_Task statement:_ Return the lines below exactly, from the first line to the line that contains "[00:00:02.15]". Leave out pictures.

_Record extracts:_
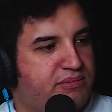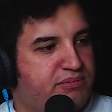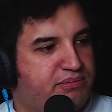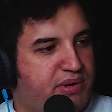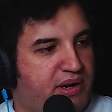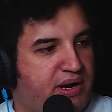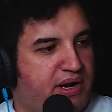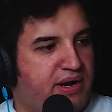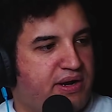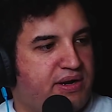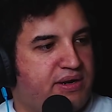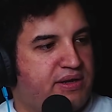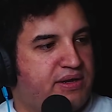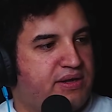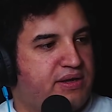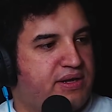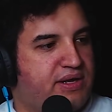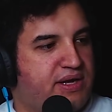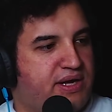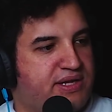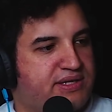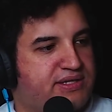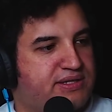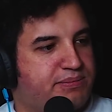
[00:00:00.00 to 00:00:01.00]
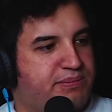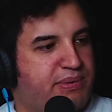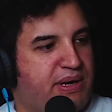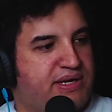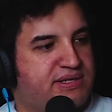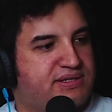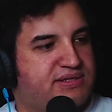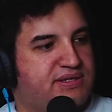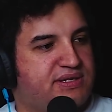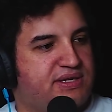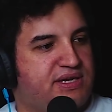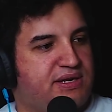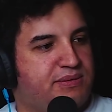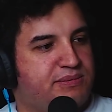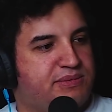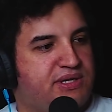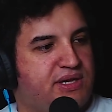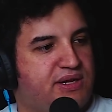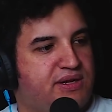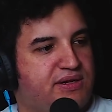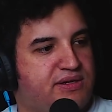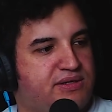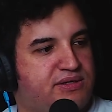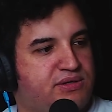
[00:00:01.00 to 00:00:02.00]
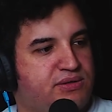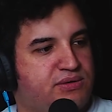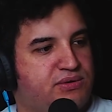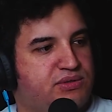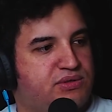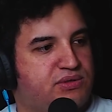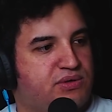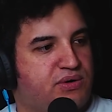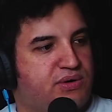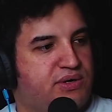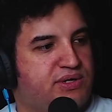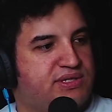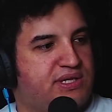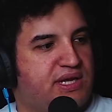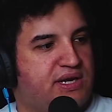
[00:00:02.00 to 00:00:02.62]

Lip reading: But it's basically him telling 2 stories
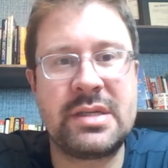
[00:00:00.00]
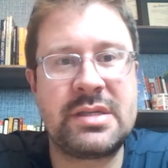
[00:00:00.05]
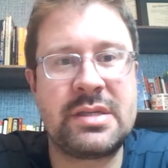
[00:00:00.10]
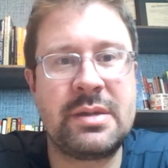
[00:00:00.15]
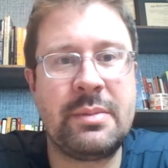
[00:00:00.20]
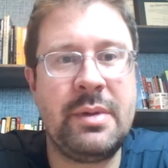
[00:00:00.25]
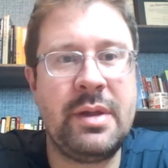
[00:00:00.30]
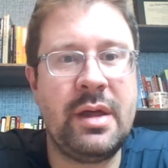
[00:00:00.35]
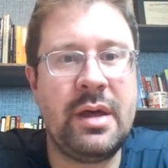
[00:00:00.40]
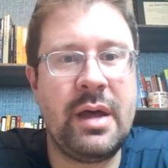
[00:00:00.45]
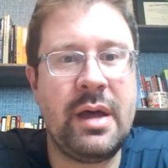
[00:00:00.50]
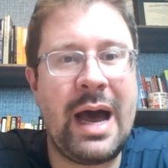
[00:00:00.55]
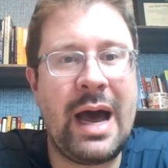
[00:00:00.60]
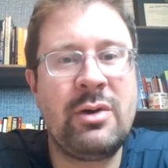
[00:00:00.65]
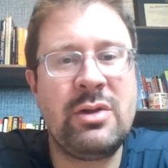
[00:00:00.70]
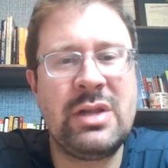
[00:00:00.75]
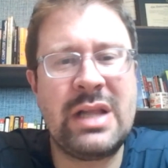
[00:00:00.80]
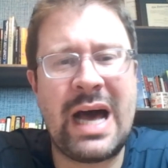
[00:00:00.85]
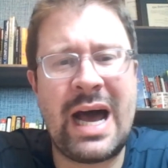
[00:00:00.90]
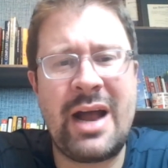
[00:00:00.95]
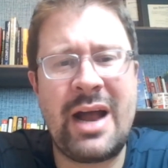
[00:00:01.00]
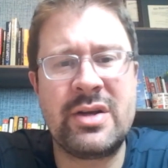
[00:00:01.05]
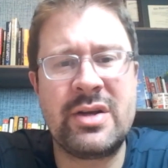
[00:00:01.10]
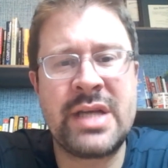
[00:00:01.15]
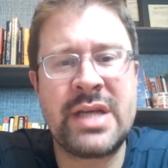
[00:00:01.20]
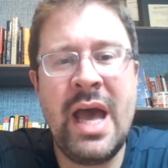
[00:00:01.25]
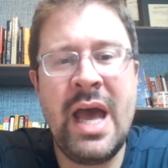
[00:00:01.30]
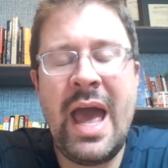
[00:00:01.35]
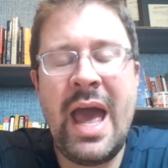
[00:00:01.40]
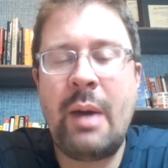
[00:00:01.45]
some of the
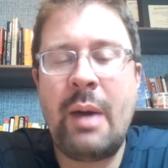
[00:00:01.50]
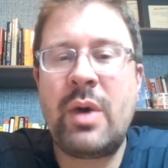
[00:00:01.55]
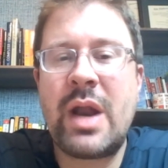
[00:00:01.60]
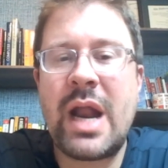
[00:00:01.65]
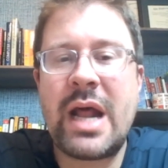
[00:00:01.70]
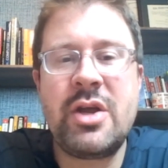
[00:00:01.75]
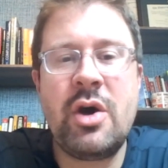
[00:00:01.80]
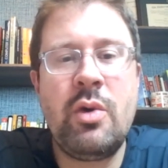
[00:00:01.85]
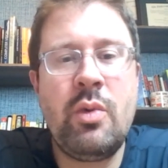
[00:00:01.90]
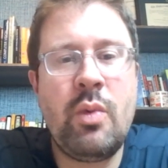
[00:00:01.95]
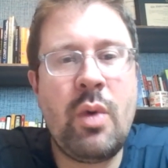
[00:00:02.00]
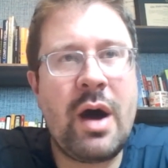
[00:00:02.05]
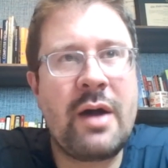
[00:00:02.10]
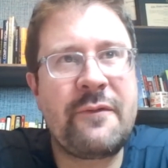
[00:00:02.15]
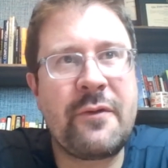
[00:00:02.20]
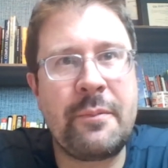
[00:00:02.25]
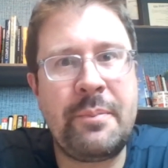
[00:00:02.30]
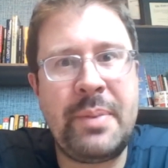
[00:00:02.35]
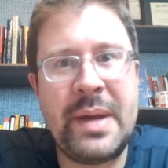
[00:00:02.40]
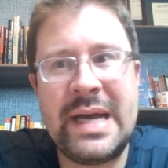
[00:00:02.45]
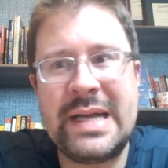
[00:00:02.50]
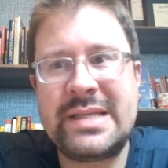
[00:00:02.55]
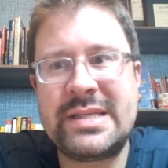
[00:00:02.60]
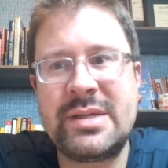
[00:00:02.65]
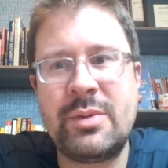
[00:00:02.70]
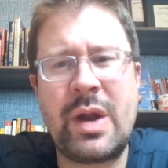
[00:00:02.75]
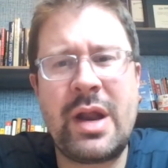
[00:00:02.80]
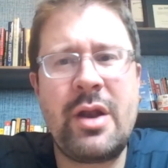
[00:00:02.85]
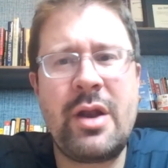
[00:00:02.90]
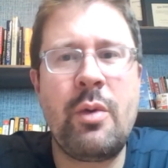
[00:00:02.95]
outliers. And what I don't want for Pitts
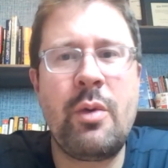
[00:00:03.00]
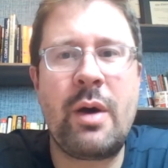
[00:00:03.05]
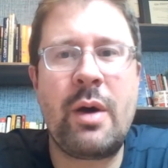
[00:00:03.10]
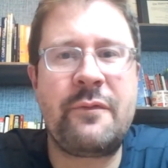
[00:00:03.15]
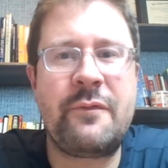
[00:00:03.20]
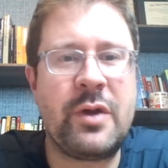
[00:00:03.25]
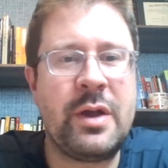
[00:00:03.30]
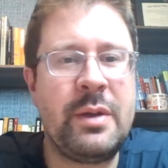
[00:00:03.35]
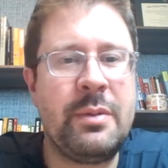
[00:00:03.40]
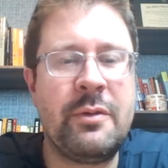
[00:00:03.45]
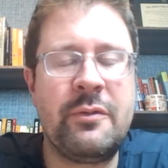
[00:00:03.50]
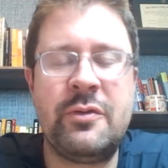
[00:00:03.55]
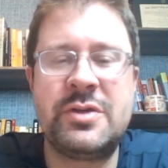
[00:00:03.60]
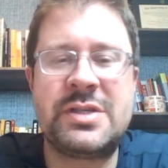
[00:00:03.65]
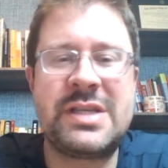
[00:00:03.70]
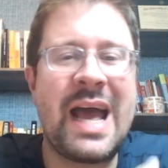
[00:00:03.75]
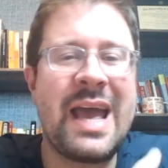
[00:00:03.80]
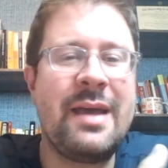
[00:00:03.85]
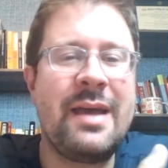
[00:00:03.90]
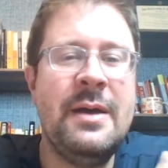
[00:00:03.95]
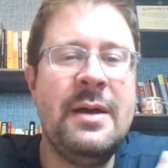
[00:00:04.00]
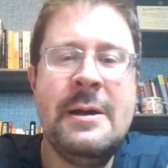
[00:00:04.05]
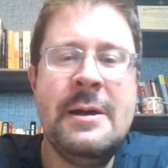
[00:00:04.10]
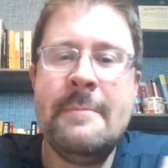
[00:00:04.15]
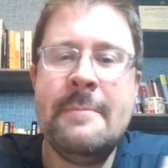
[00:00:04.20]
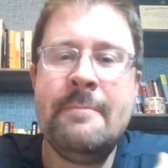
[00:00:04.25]
and what I don't want for Eberflus.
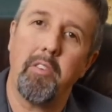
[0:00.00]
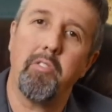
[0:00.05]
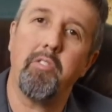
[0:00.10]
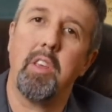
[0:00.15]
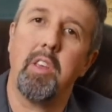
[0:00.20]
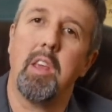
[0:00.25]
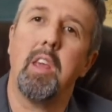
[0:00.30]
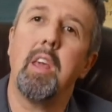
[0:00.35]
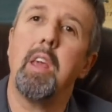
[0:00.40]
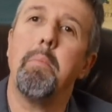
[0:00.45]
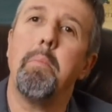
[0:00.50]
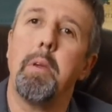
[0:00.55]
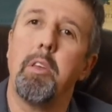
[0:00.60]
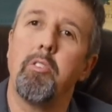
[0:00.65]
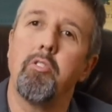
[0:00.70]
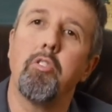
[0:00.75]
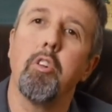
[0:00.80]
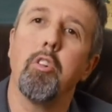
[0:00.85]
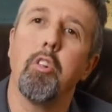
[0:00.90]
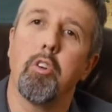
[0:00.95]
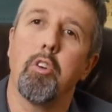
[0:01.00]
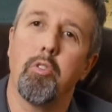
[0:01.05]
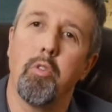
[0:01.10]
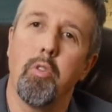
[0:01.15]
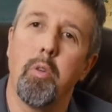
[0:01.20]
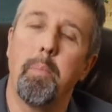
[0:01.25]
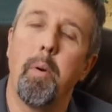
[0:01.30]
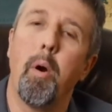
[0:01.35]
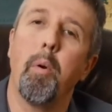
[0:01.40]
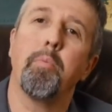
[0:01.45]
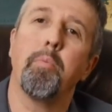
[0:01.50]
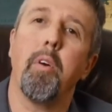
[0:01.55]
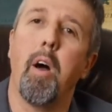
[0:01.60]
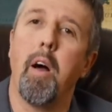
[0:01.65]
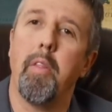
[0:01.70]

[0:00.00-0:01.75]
SEE means to look through the Pope's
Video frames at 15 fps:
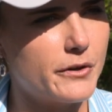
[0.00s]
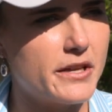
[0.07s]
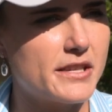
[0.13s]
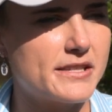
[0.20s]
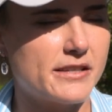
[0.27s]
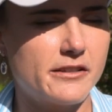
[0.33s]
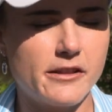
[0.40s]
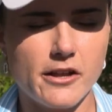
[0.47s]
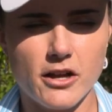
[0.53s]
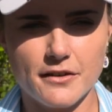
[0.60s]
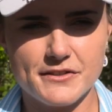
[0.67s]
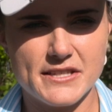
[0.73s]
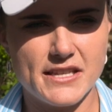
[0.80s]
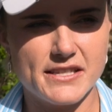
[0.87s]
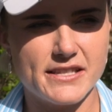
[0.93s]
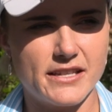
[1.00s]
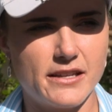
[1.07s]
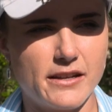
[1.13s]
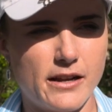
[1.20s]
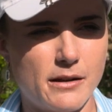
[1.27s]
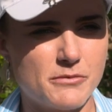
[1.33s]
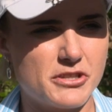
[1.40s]
weeks and in the off
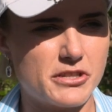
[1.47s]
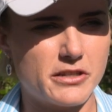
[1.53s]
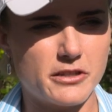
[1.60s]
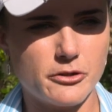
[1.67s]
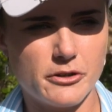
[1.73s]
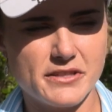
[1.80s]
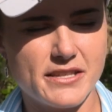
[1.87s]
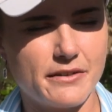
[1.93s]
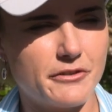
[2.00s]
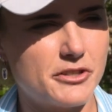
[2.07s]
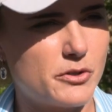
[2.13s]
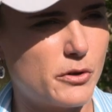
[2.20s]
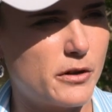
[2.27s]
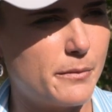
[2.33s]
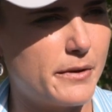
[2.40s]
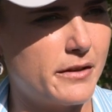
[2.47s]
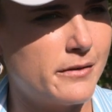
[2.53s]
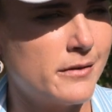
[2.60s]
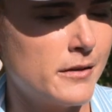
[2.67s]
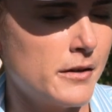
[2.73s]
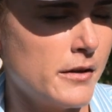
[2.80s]
season, and I'm just going to go into every tournament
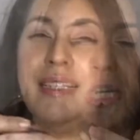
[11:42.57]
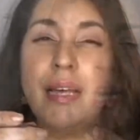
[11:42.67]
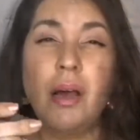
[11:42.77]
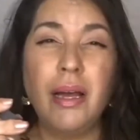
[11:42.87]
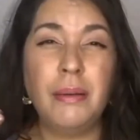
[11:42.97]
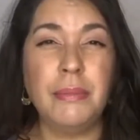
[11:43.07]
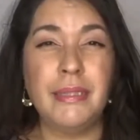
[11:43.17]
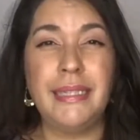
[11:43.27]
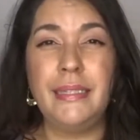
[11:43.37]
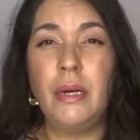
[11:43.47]
I saw
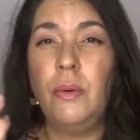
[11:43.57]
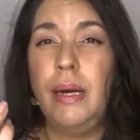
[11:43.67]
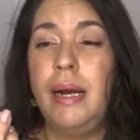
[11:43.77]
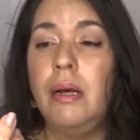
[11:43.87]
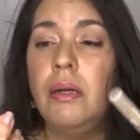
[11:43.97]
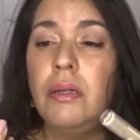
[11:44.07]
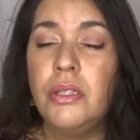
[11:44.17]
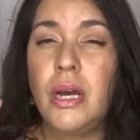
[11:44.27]
Emily Noel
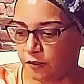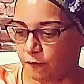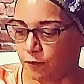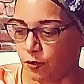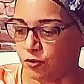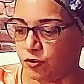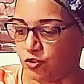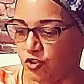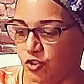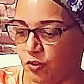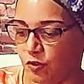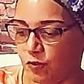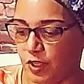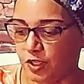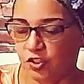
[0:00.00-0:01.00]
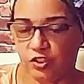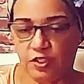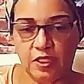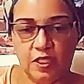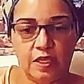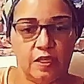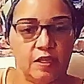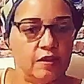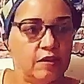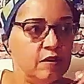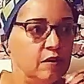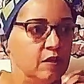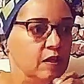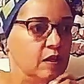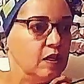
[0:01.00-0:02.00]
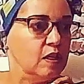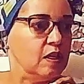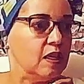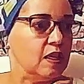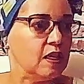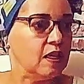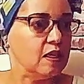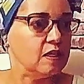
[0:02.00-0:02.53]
first generation here, and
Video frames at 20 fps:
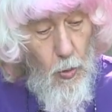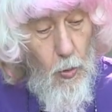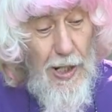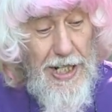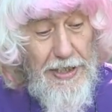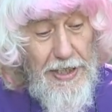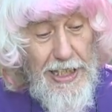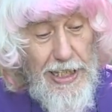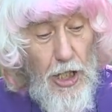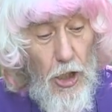
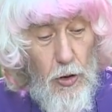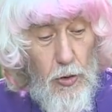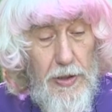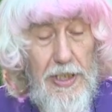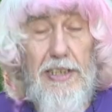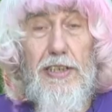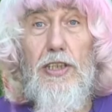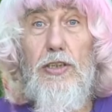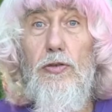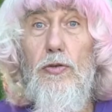When the
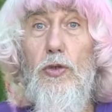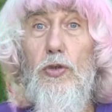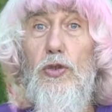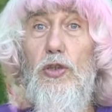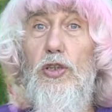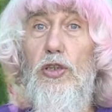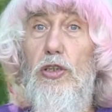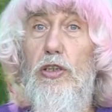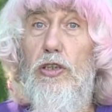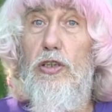oldest
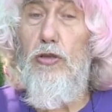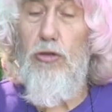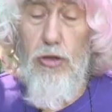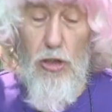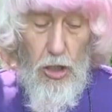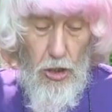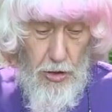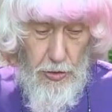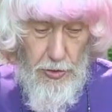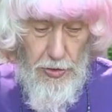rooster
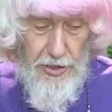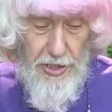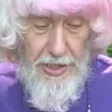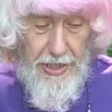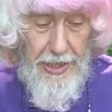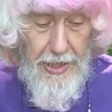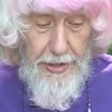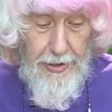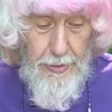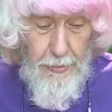crowed
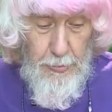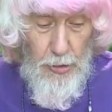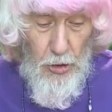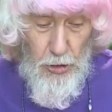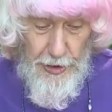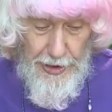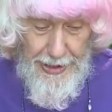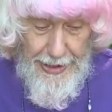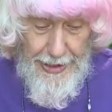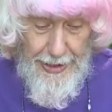in the
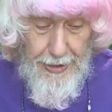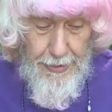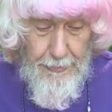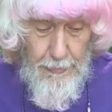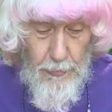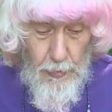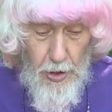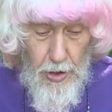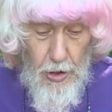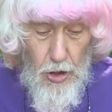morning,
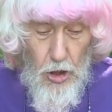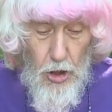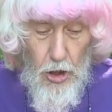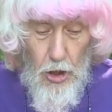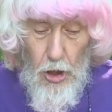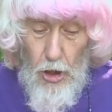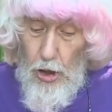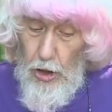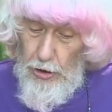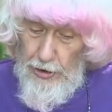
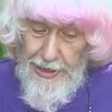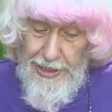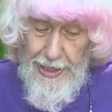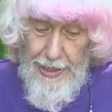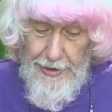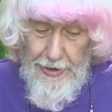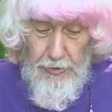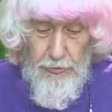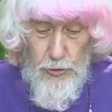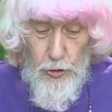all the
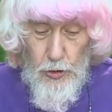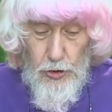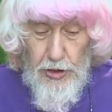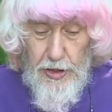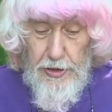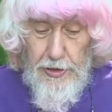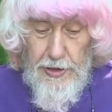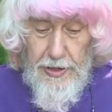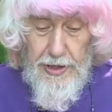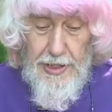other
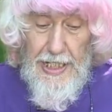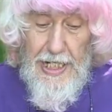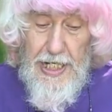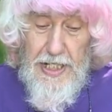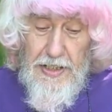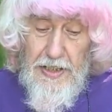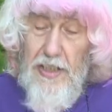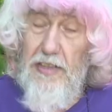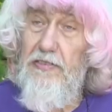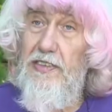roosters
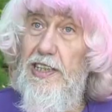in the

_Output of the task:_
[00:00:00.00 to 00:00:01.00]
[00:00:01.00 to 00:00:02.00]
[00:00:02.00 to 00:00:02.62]

Lip reading: But it's basically him telling 2 stories
[00:00:00.00]
[00:00:00.05]
[00:00:00.10]
[00:00:00.15]
[00:00:00.20]
[00:00:00.25]
[00:00:00.30]
[00:00:00.35]
[00:00:00.40]
[00:00:00.45]
[00:00:00.50]
[00:00:00.55]
[00:00:00.60]
[00:00:00.65]
[00:00:00.70]
[00:00:00.75]
[00:00:00.80]
[00:00:00.85]
[00:00:00.90]
[00:00:00.95]
[00:00:01.00]
[00:00:01.05]
[00:00:01.10]
[00:00:01.15]
[00:00:01.20]
[00:00:01.25]
[00:00:01.30]
[00:00:01.35]
[00:00:01.40]
[00:00:01.45]
some of the
[00:00:01.50]
[00:00:01.55]
[00:00:01.60]
[00:00:01.65]
[00:00:01.70]
[00:00:01.75]
[00:00:01.80]
[00:00:01.85]
[00:00:01.90]
[00:00:01.95]
[00:00:02.00]
[00:00:02.05]
[00:00:02.10]
[00:00:02.15]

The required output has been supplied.